In [None]:
"""
MIXED ANCHOR GENERATION (Randomized at output time)

For each row, we create ONE anchor:
 - EITHER just the description
 - OR "statement_type.lower() description"

No duplication ahead of time, no altered anchor tags.
Balance/period logic for negatives is preserved.
Subcategories are ignored.
"""

import csv
import json
import random
from collections import defaultdict
from sentence_transformers import SentenceTransformer
import torch
from numpy import dot
from numpy.linalg import norm
from difflib import SequenceMatcher


device = "mps" if torch.backends.mps.is_available() else "cpu"
print(f"Using device: {device}")

# ========== CONFIG ==========
INPUT_CSV = "data/us_gaap_2025_verified_subcategory_path.csv"
OUTPUT_JSONL = "data/us_gaap_triplet_training_data_filtered.jsonl"

MAX_TRIPLETS = 200000
MIN_MARGIN = 0.05

POSITIVE_SIM_THRESHOLD = 0.75
POSITIVE_ATTEMPTS_PER_ANCHOR = 30
NEGATIVE_ATTEMPTS_PER_POSITIVE = 30
NEGATIVE_CROSS_STATEMENT_RATIO = 0.5
MAX_NEG_MATCHES_PER_POS = 1

PARTIAL_SAVE_INTERVAL = 10000
NEAR_DUPLICATE_ANCHOR_POS_THRESHOLD = 0.90

model = SentenceTransformer("BAAI/bge-large-en-v1.5", device=device)


def cosine(u, v):
    return dot(u, v) / (norm(u) * norm(v))

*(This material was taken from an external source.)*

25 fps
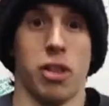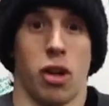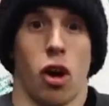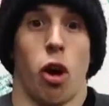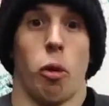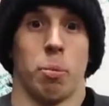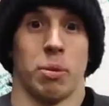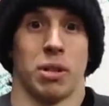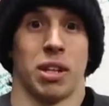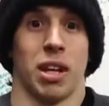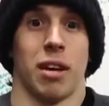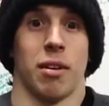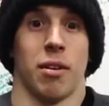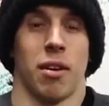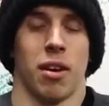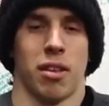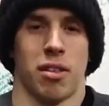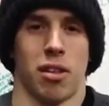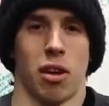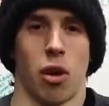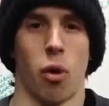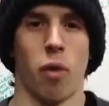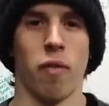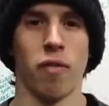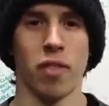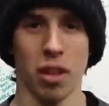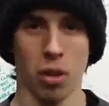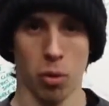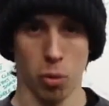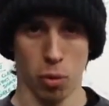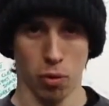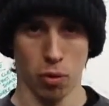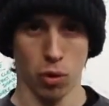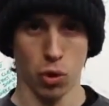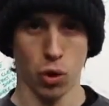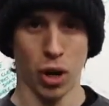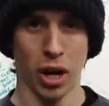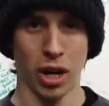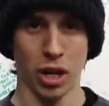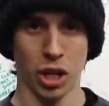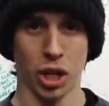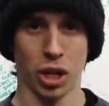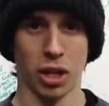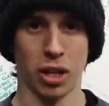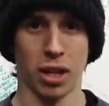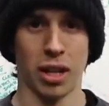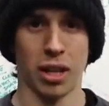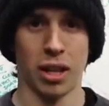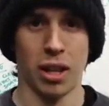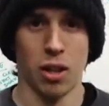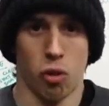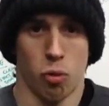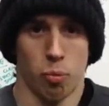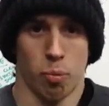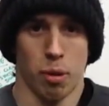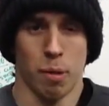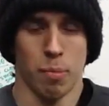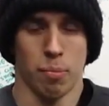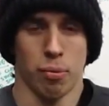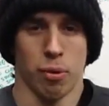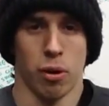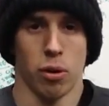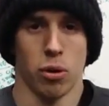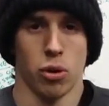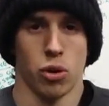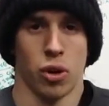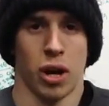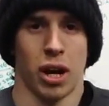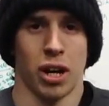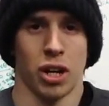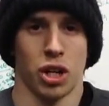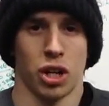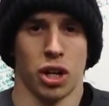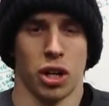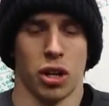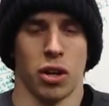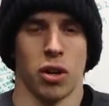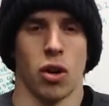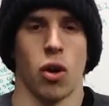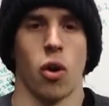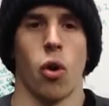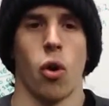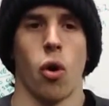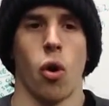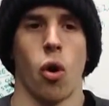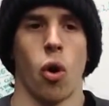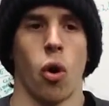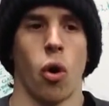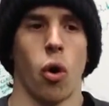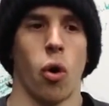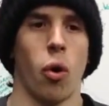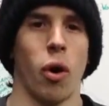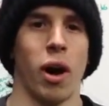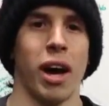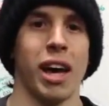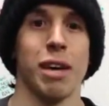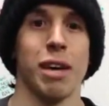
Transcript: the opposite. So if this was retraction, then this would be protraction or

def text_too_similar(txt_a, txt_b, threshold=0.9):
    ratio = SequenceMatcher(None, txt_a.lower(), txt_b.lower()).ratio()
    return ratio > threshold

def get_full_description(row):
    return f"{row['subcategory_path']} {row['description']}".strip()

vec_cache = {}
def get_vec(text):
    if text not in vec_cache:
        vec_cache[text] = model.encode(text)
    return vec_cache[text]

# ==============================
print("Loading CSV...")
with open(INPUT_CSV, "r") as f:
    reader = csv.DictReader(f)
    rows = [r for r in reader if r.get("statement_type")]
    all_rows = rows  # For cross-statement negative sampling

by_statement = defaultdict(list)
for r in rows:
    by_statement[r["statement_type"]].append(r)

triplets = []
triplet_count = 0
triplet_attempts = 0
used_combos = set()  # (anchor_tag, pos_tag, neg_tag)


def partial_save():
    partial_file = "data/us_gaap_triplet_training_data_partial.jsonl"
    with open(partial_file, "w") as pf:
        for item in triplets:
            pf.write(json.dumps(item) + "\n")
    print(f"[PARTIAL SAVE] Wrote {len(triplets)} triplets to {partial_file}")

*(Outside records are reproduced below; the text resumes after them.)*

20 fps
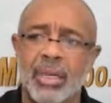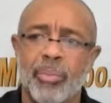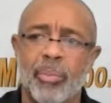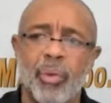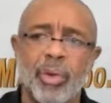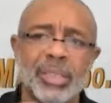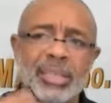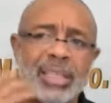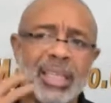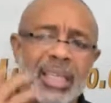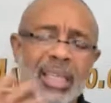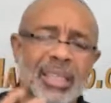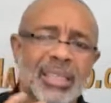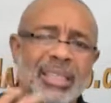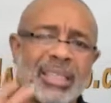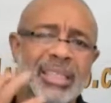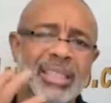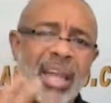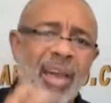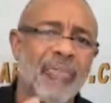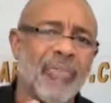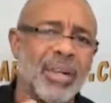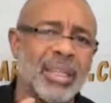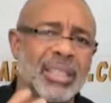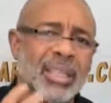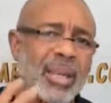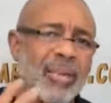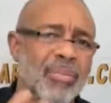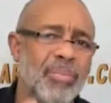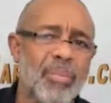is different
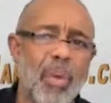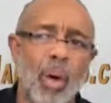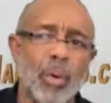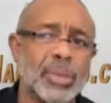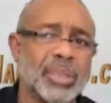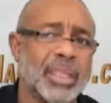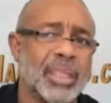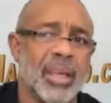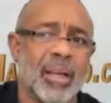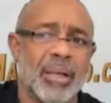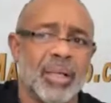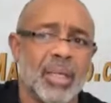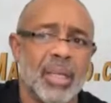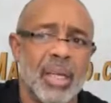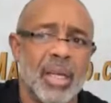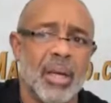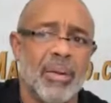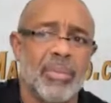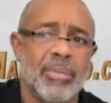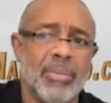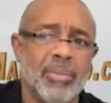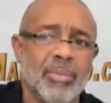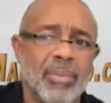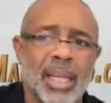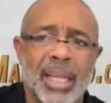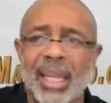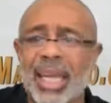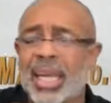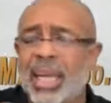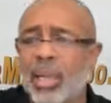than most of the
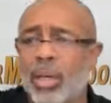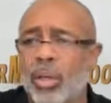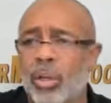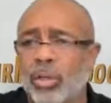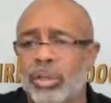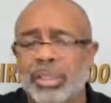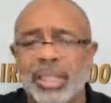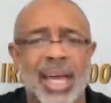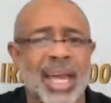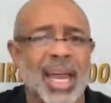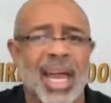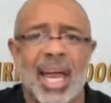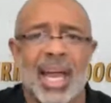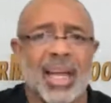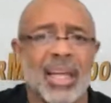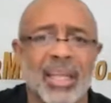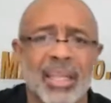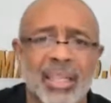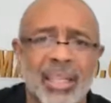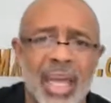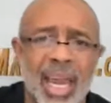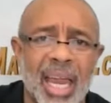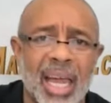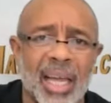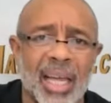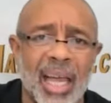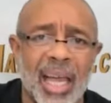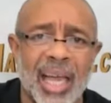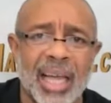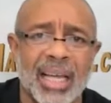millennials that
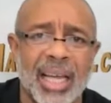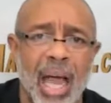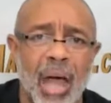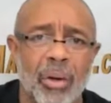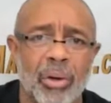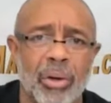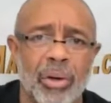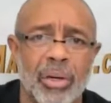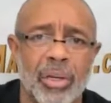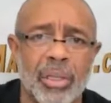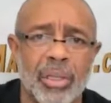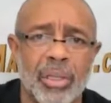I encounter.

# ========== GENERATE TRIPLETS ==========

for statement_type, tag_rows in by_statement.items():
    random.shuffle(tag_rows)

    for anchor_row in tag_rows:
        if triplet_count >= MAX_TRIPLETS:
            break

        anchor_tag = anchor_row["tag"]
        anchor_balance = anchor_row.get("balance", "")
        anchor_period = anchor_row.get("period_type", "")
        anchor_desc = anchor_row["description"]
        anchor_subcategory_path = anchor_row['subcategory_path']
        anchor_full_desc = get_full_description(anchor_row)

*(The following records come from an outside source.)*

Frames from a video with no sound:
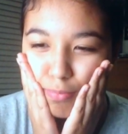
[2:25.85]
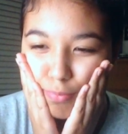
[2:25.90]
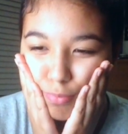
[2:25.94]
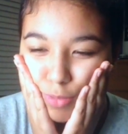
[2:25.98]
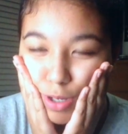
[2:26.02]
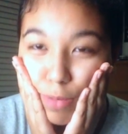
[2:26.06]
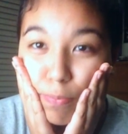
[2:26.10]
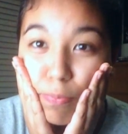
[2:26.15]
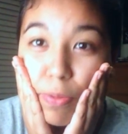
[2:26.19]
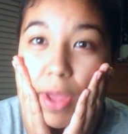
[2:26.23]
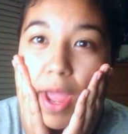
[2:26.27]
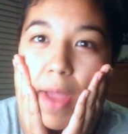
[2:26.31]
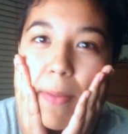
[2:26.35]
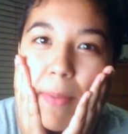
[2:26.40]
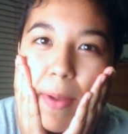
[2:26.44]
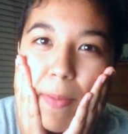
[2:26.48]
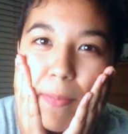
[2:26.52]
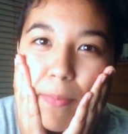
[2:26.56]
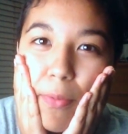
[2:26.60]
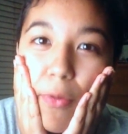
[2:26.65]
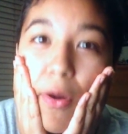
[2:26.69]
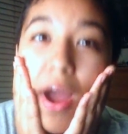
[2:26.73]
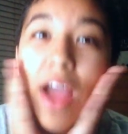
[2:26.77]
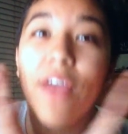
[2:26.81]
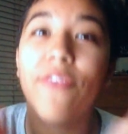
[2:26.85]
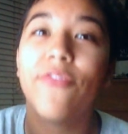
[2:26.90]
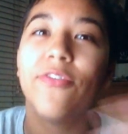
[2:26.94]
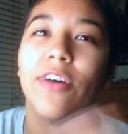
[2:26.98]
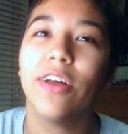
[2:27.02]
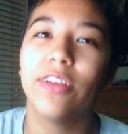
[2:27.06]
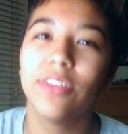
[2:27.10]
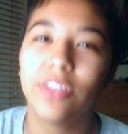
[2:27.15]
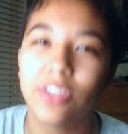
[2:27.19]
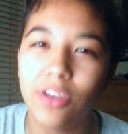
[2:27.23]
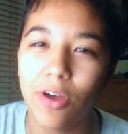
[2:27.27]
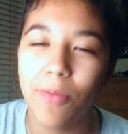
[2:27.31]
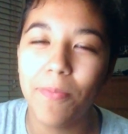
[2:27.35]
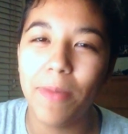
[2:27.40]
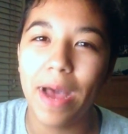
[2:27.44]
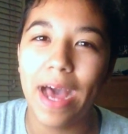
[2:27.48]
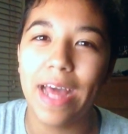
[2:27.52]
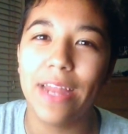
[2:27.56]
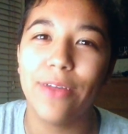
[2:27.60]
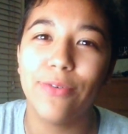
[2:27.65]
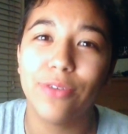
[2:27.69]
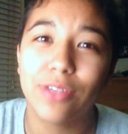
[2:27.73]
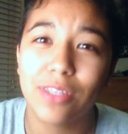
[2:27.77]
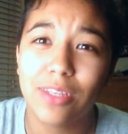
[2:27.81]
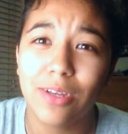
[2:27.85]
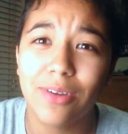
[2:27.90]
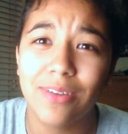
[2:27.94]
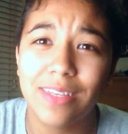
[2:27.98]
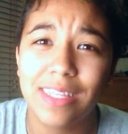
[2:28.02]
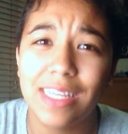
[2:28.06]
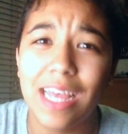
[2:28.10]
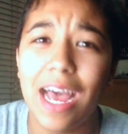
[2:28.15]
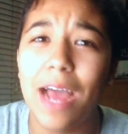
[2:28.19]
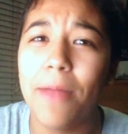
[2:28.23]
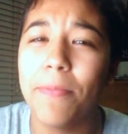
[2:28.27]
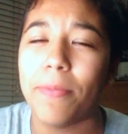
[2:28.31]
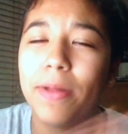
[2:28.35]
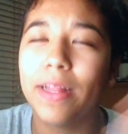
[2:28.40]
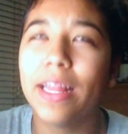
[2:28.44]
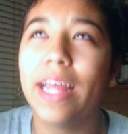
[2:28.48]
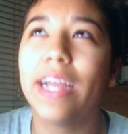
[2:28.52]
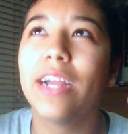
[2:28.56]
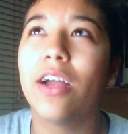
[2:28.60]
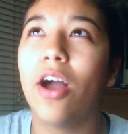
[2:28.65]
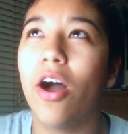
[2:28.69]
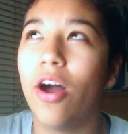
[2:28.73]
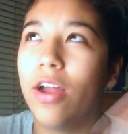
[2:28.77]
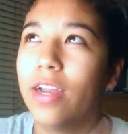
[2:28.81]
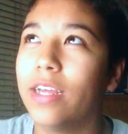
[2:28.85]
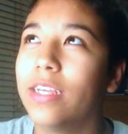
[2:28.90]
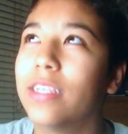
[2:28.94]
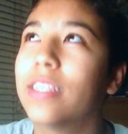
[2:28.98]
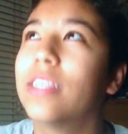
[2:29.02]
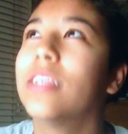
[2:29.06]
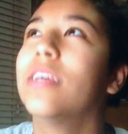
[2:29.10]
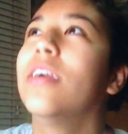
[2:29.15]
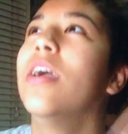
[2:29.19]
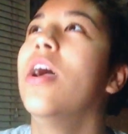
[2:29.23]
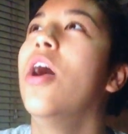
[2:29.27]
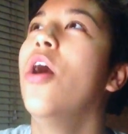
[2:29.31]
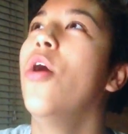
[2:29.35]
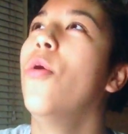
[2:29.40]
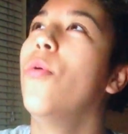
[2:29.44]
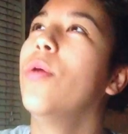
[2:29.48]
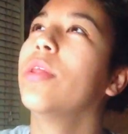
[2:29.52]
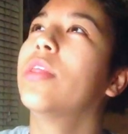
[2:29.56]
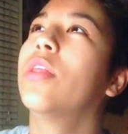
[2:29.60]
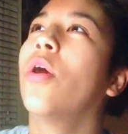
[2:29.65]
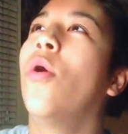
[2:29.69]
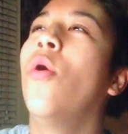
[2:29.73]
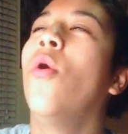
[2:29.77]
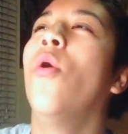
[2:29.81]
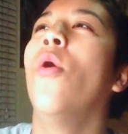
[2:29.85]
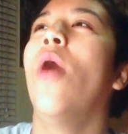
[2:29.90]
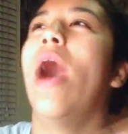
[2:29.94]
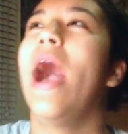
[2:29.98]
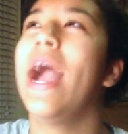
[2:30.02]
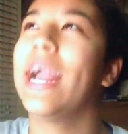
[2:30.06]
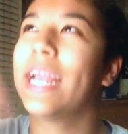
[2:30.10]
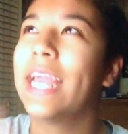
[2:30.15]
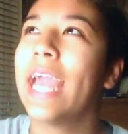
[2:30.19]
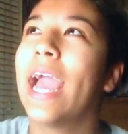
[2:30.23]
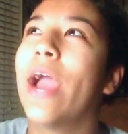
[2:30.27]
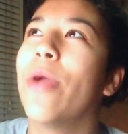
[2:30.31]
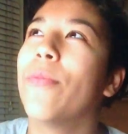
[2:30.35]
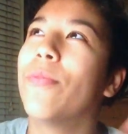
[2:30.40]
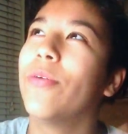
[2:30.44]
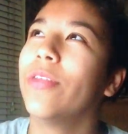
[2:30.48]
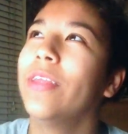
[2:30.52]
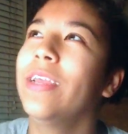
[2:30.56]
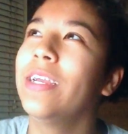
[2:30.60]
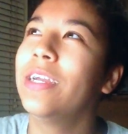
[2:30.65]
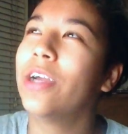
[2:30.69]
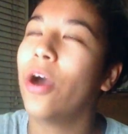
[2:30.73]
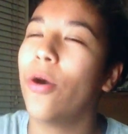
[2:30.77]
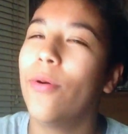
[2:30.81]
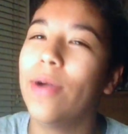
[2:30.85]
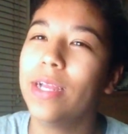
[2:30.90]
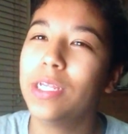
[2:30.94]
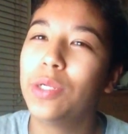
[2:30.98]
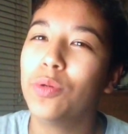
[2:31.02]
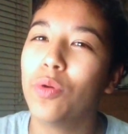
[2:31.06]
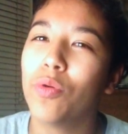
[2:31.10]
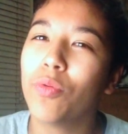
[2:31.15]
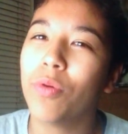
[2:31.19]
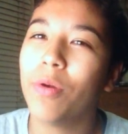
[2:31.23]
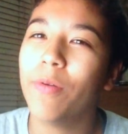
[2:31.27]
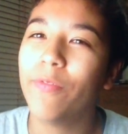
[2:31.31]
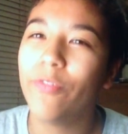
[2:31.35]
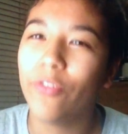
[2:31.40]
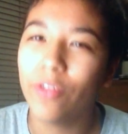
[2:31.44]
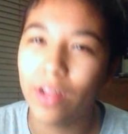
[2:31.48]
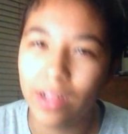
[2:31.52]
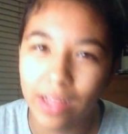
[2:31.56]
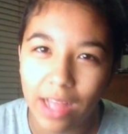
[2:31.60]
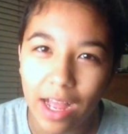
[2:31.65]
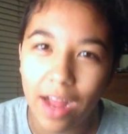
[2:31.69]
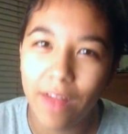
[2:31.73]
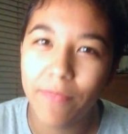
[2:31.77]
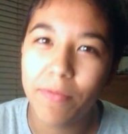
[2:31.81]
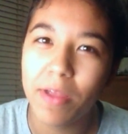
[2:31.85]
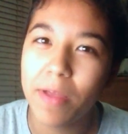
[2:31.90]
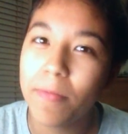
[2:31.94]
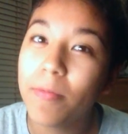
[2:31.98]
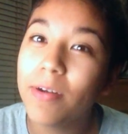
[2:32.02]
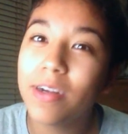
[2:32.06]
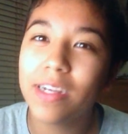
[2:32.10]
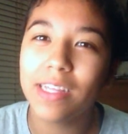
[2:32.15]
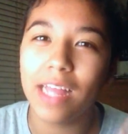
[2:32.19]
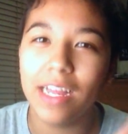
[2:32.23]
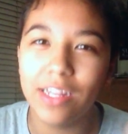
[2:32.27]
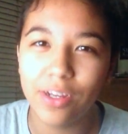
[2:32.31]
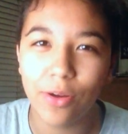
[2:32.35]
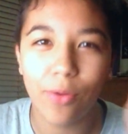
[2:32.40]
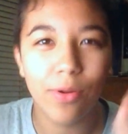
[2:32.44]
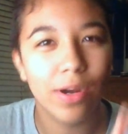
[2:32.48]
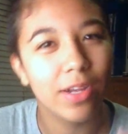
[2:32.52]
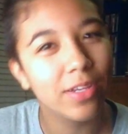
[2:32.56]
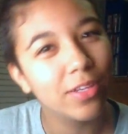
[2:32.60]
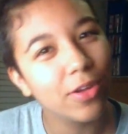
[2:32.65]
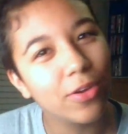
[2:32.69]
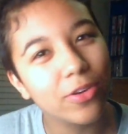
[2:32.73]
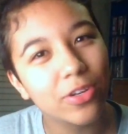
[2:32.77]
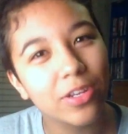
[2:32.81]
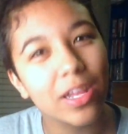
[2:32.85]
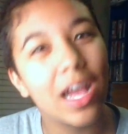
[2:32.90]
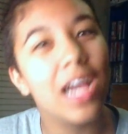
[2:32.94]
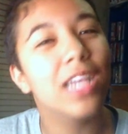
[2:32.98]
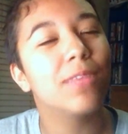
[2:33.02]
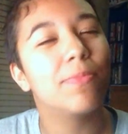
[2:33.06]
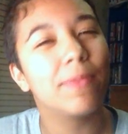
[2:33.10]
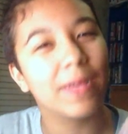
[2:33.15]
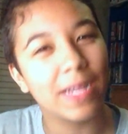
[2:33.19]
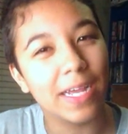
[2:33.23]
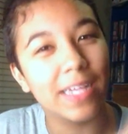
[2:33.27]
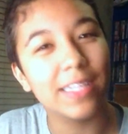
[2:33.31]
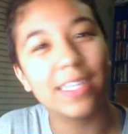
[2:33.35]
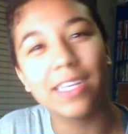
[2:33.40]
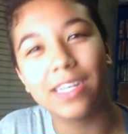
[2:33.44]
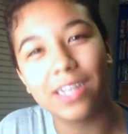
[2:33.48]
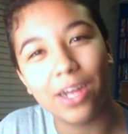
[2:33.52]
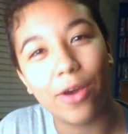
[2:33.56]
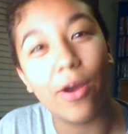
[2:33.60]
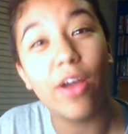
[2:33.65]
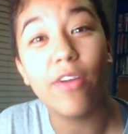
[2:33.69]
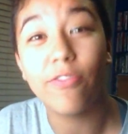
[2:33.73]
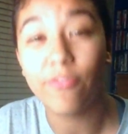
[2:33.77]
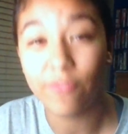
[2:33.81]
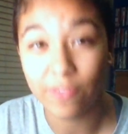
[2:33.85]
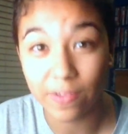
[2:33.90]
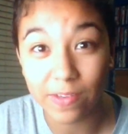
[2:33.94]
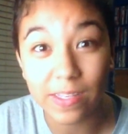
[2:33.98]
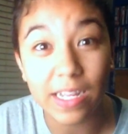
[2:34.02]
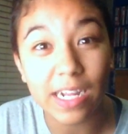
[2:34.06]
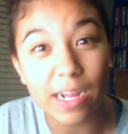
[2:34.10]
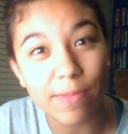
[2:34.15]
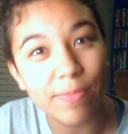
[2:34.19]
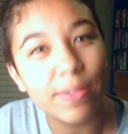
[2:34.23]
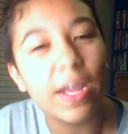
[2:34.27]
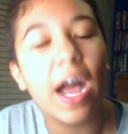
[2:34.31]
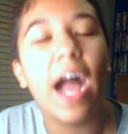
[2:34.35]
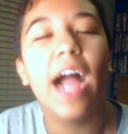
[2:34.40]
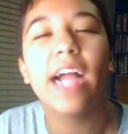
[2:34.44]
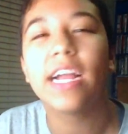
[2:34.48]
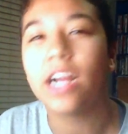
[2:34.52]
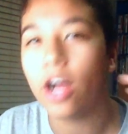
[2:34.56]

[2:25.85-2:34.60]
My baby boy, I felt so bad. It was so sad. But, like, honestly, with the whole, I can't really go into a room full of a lot of people because I don't want to socialize, because, you know, it feels like I'm dying.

        anchor_vec = get_vec(anchor_full_desc)

        # Positive candidates (same statement_type, balance, period, exclude anchor)
        positives = [r for r in tag_rows if r["balance"] == anchor_balance and r["period_type"] == anchor_period and r["tag"] != anchor_tag]
        if not positives:
            continue

        positive_sims = []
        for candidate in positives:
            candidate_vec = get_vec(get_full_description(candidate))
            candidate_sim = cosine(candidate_vec, anchor_vec)
            positive_sims.append((candidate, candidate_sim))

            if candidate_sim >= POSITIVE_SIM_THRESHOLD:
                positive_sims.append((candidate, candidate_sim))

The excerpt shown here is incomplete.